Response to “The Exalted View of God in Scripture”

Following is my response to a comment to my article “The Exalted View of God in Scripture” posted on SBCToday.com in March 2014. The same article is posted on this blog, April 7th, without all of the comments that can be found on SBCToday.com. When I say “you said” I am referring to his comment on my article, which is in quotations. Then I respond.

Thanks for your response. I am not trying to avoid your questions, but they are rather open-ended—as you know, people write books on such questions. Consequently, I am guessing at what you are concerned about particularly. If I miss your point, I apologize, but it seems imprudent for me to write a long answer to a question that may not have been asked.

You said, “Concerning the first sentence of the fifth paragraph, would you mind addressing God’s decrees as they relate to sin or if they don’t?”

First, it is a good reminder for both of us that the concept of “the decrees of God” falls within the category of speculative theology; therefore, one should be tentative in his affirmation of such. Yes, of course, they are related to sin in theology—infra, supra, etc. However, I find the discussion regarding them and God’s role in the reality of man’s sin to obscure the real question. That is, did it please God to create man with a compatible free will and thereby predetermine that man would freely choose to sin; while concomitantly determining only to offer redemption to some, thereby predetermining that untold numbers spend eternity in hell by God’s desirous design according to His good pleasure? In Calvinism, God did in fact do this, regardless of one’s position on the decrees. This truth can be seen in the reality that according Calvinism, God predetermined that He would save some and not save some when He could have saved all via compatibilism, unconditional election, and selective regeneration. Whether He did this prior to determining to create, allow the fall, etc., or not is ultimately inconsequential to the true question. Consequently, Reprobation is a reality whether active, passive, or consequently. That is the issue. Do we believe the Bible teaches that? I do not, and all the discussions regarding the order of decrees neither changes nor clarifies the true problem with Calvinism’s view of God, man, and sin.

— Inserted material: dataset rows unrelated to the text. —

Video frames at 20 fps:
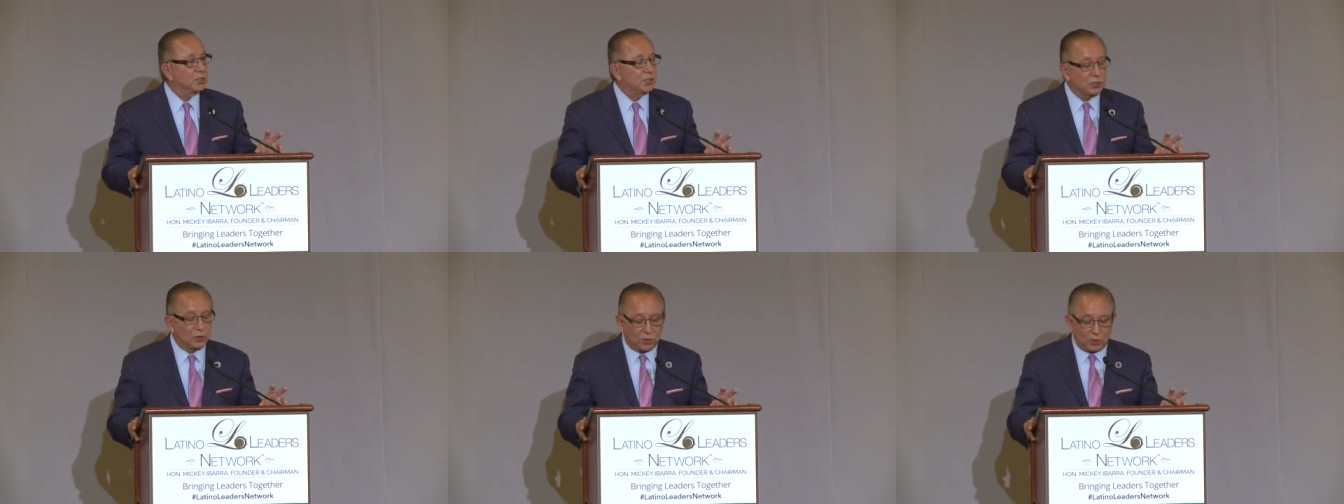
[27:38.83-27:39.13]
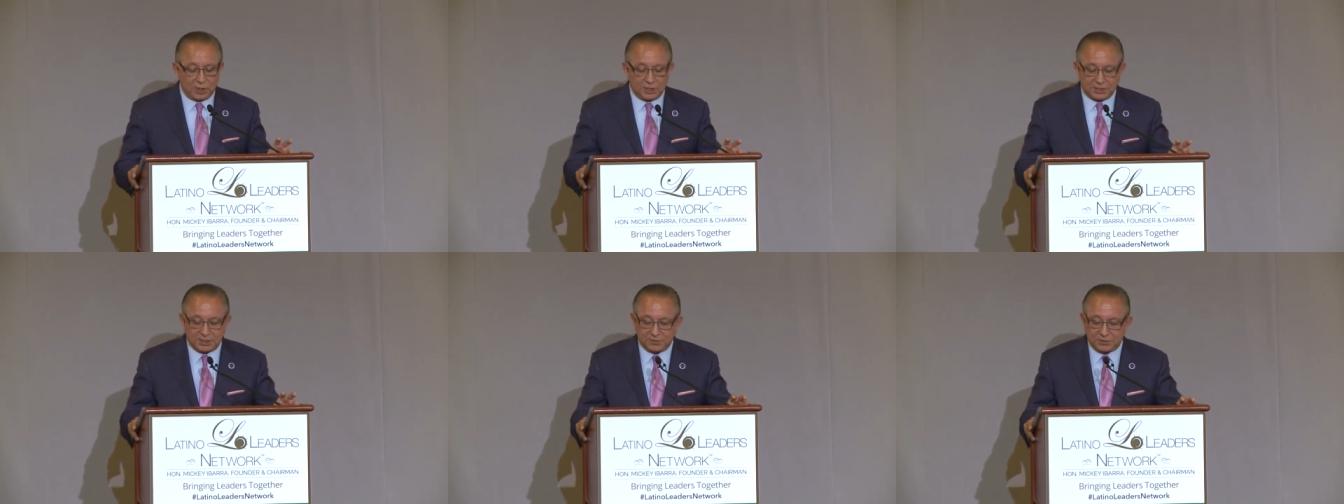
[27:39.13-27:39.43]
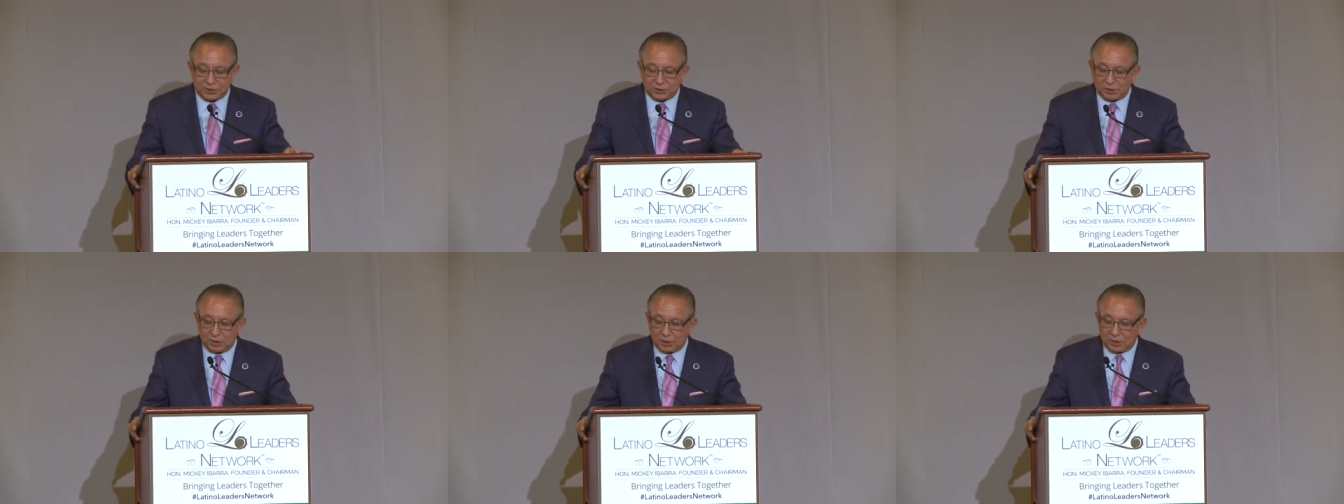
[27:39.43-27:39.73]
Stories of
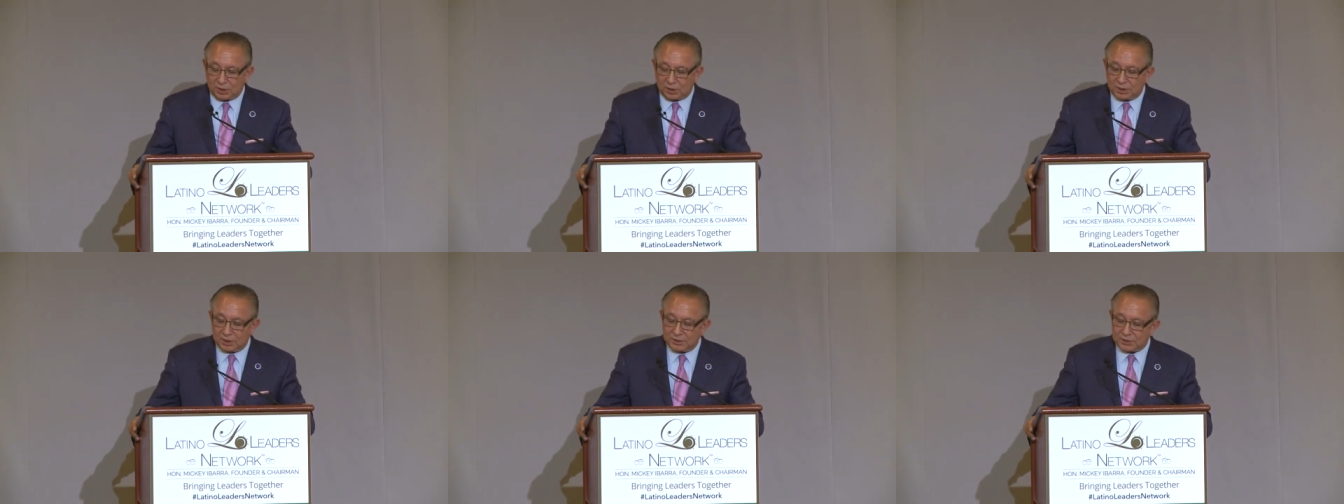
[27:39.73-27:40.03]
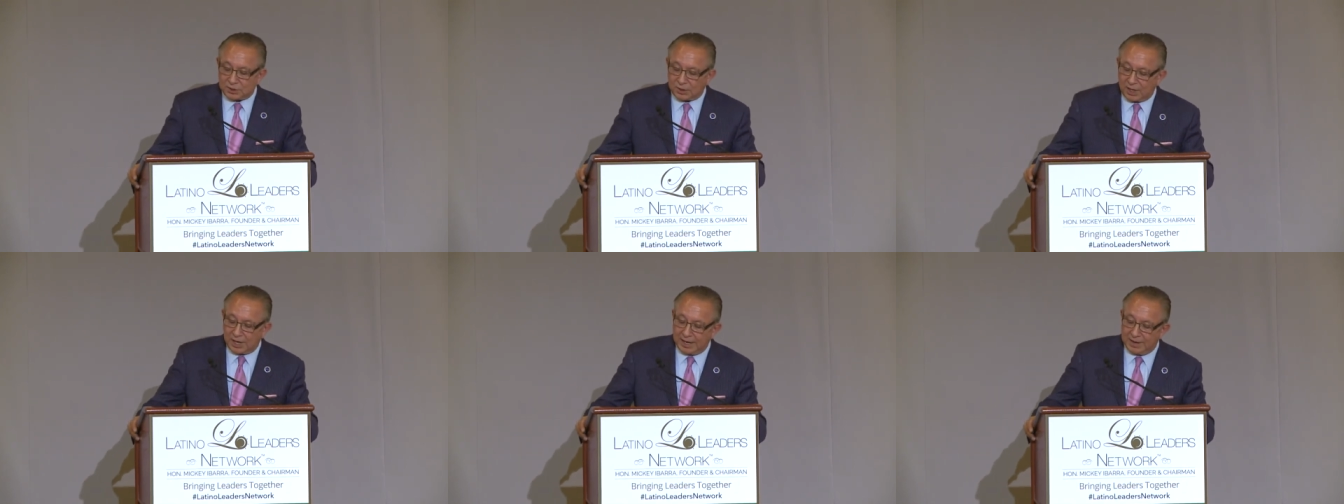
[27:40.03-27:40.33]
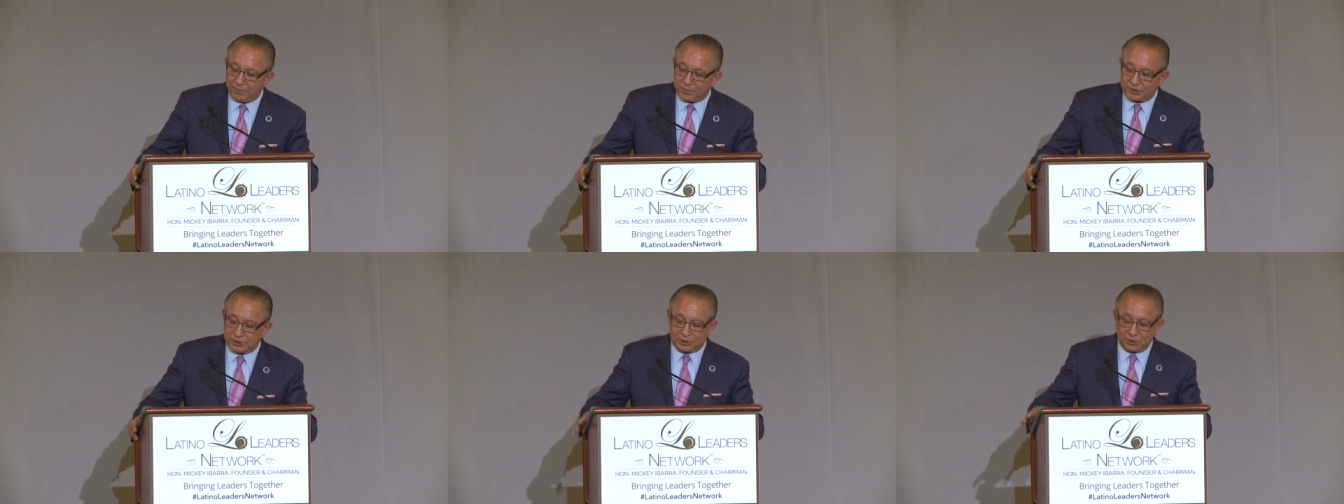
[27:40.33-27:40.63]
Struggle and
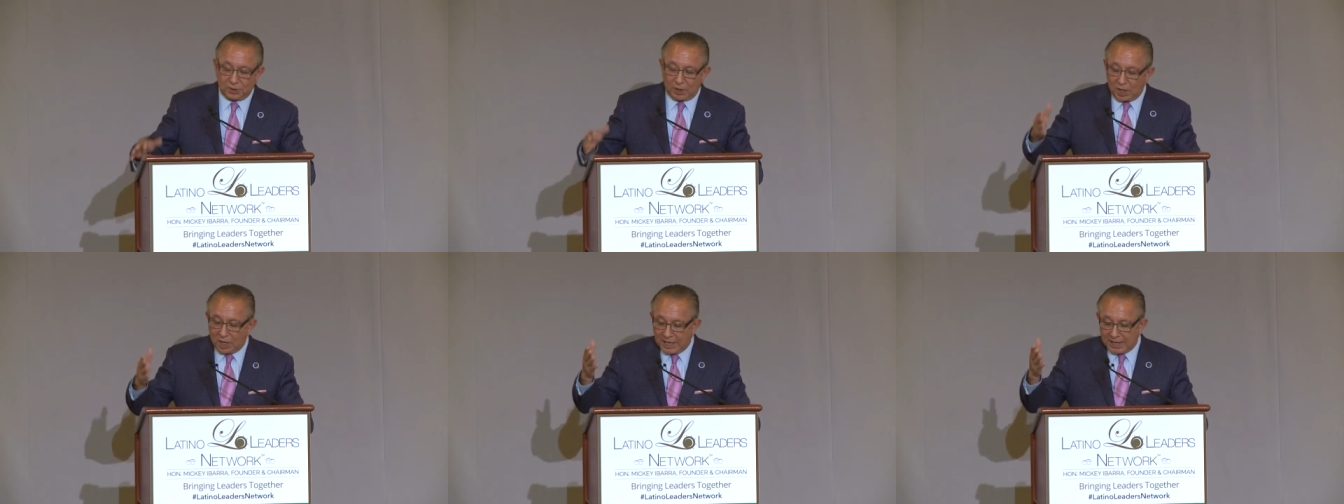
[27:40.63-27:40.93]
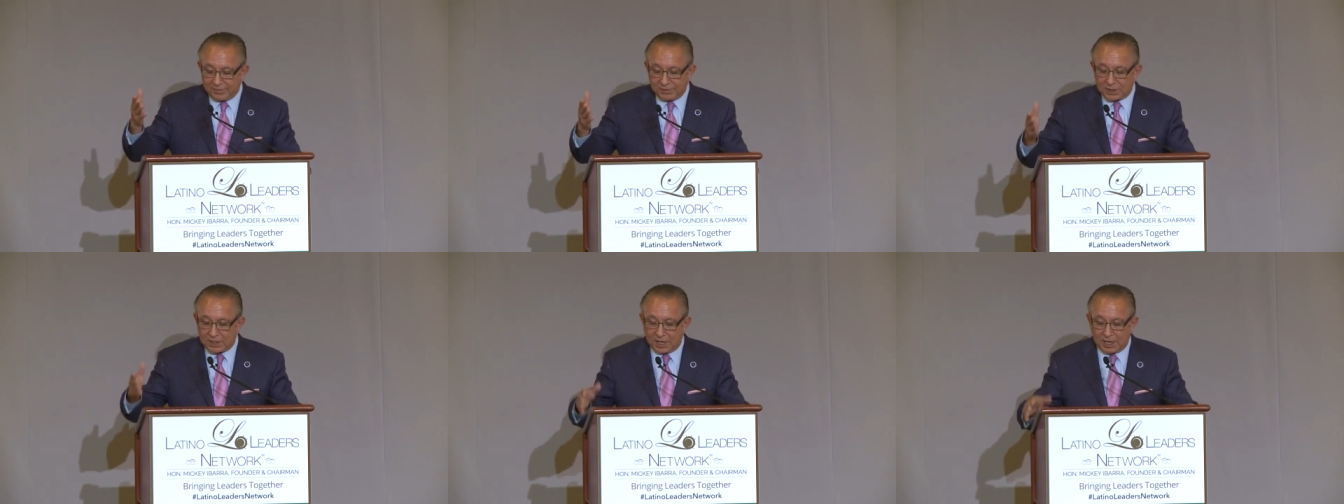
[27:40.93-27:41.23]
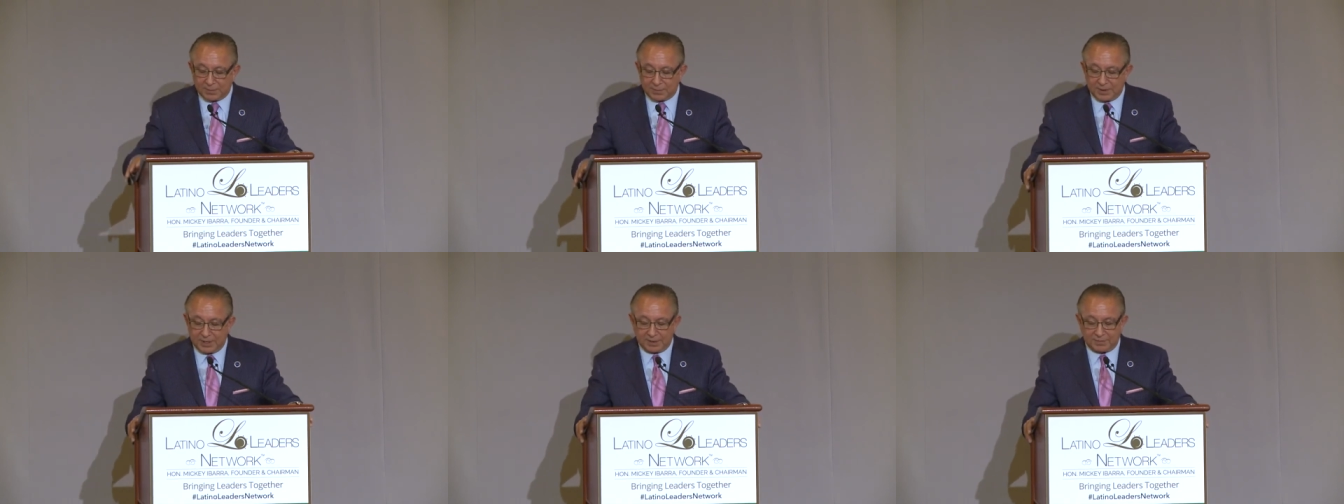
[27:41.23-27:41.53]
Triumph, which you all have a
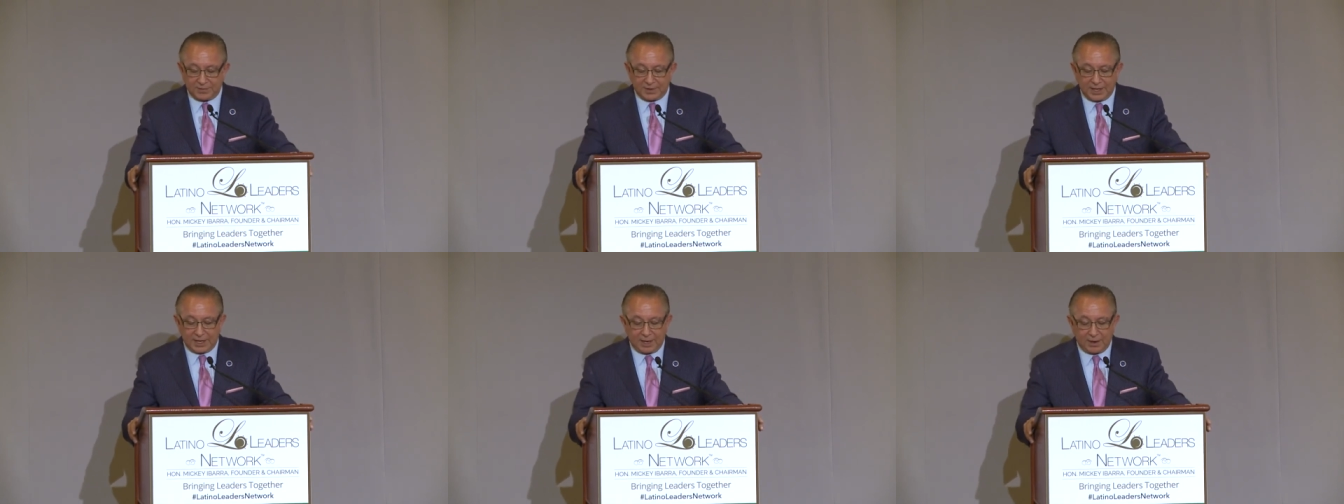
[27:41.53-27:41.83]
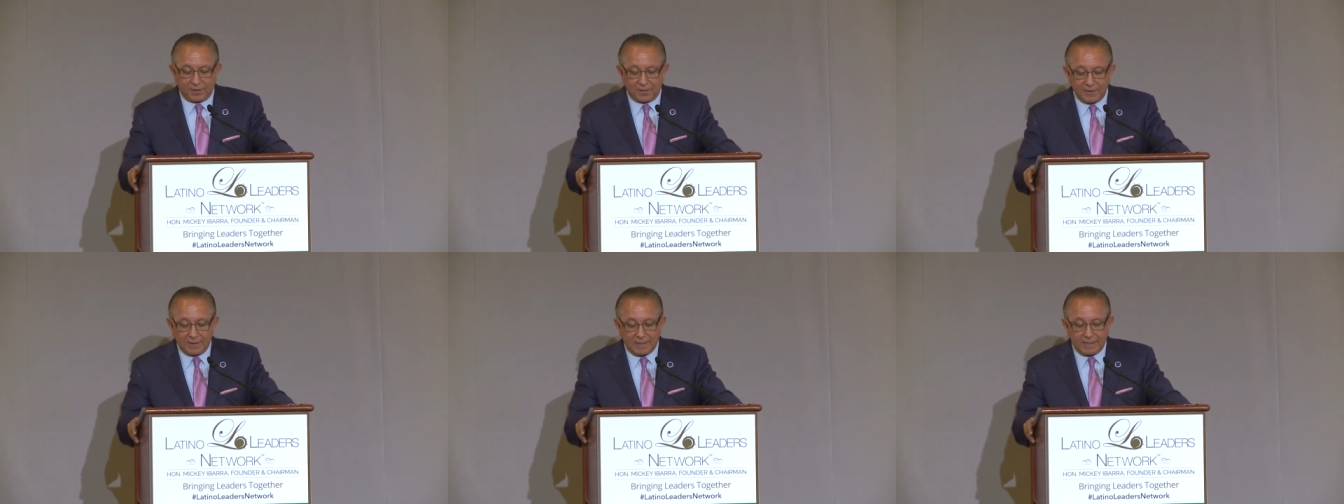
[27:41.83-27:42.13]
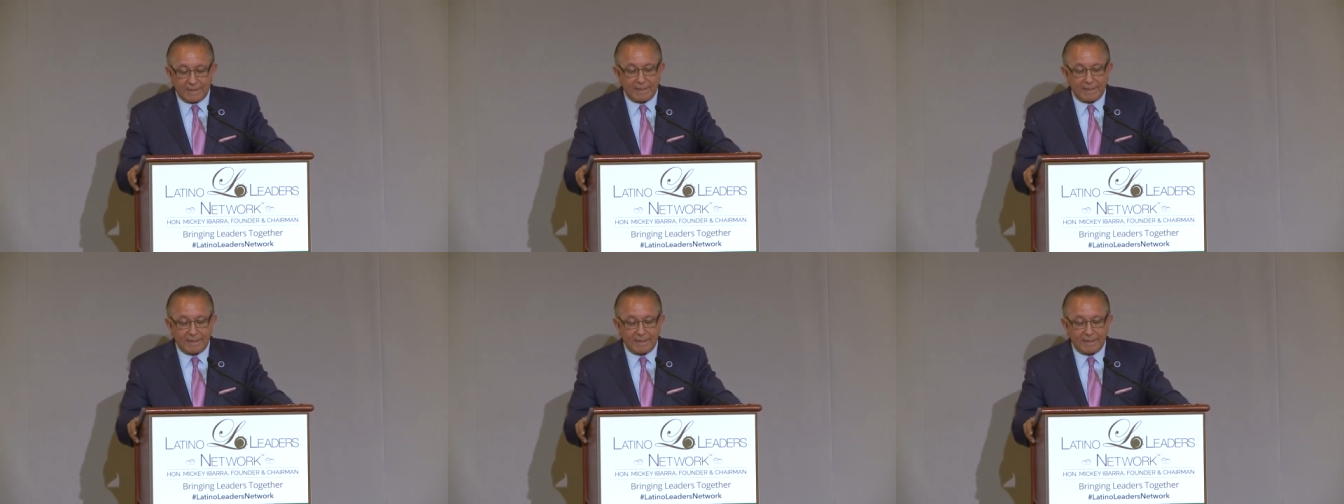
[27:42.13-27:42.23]
copy of now,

You said, “Concerning your sixth paragraph, would you mind interacting with: posse peccare, posse non peccare, non posse non peccare, posse non peccare, non posse peccare?”

I suppose that you are asking about something to do with the four states of man, e.g. able to sin, able not to sin, not able not to sin, able not to sin, and unable to sin.

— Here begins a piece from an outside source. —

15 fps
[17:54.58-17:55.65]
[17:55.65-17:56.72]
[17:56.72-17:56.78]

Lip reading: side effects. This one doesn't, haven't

Of course, you well know that this is another open-ended question. Consequently, I will say, according to Calvinism’s embracement of compatibilism, the question is how a Calvinist explains that Adam could have chosen to sin or not sin and whatever he did in fact choose, he could have chosen otherwise. It is not enough for Calvinists to state such, but rather how can it be in Calvinism with its adoption of compatibilism? It truly cannot be. For if man was able to sin and able not to sin and whatever he did in fact do he could have done otherwise, you have a libertarian view of free will. For clarity, Calvinism does not merely affirm that God knew Adam would sin—all Biblicists believe that—but rather that He created man with a compatible “free will” and thereby determined that man would inevitably freely choose to sin. Again, sometimes our talk (I am not saying you have done this, but rather decrees, posse…etc.,) obscures this harsh reality of Calvinism. That is what I want to avoid because it is not only unhelpful, but it is an impediment to our knowing God.

You said, “Would you also interact with experiential knowledge concerning people dying in infancy…. Although you state ‘,a human’s first experience of sin after Adam and Eve comes from inheritance, i.e. procreation,’ I’m not sure whether you would claim that infants have an experiential knowledge of sin or if those in heaven are observing us?”’

You answered the question in your citation, “a human’s first experience of sin after Adam and Eve comes from inheritance, i.e. procreation.” Experience does not require volitional choice, but rather just experience. Every person experiences sin after the fall. They only experience it in different ways. Jesus experienced sin—consequences, presence, etc.—without ever sinning. A baby experiences sin in procreation, i.e. conceived in sin. A simple way to see that everyone, including prenatal beings, experiences sin is by answering the question, who goes to heaven without the work of Christ on the cross? My answer is no one, and I assume you would say the same; therefore, everyone experiences sin.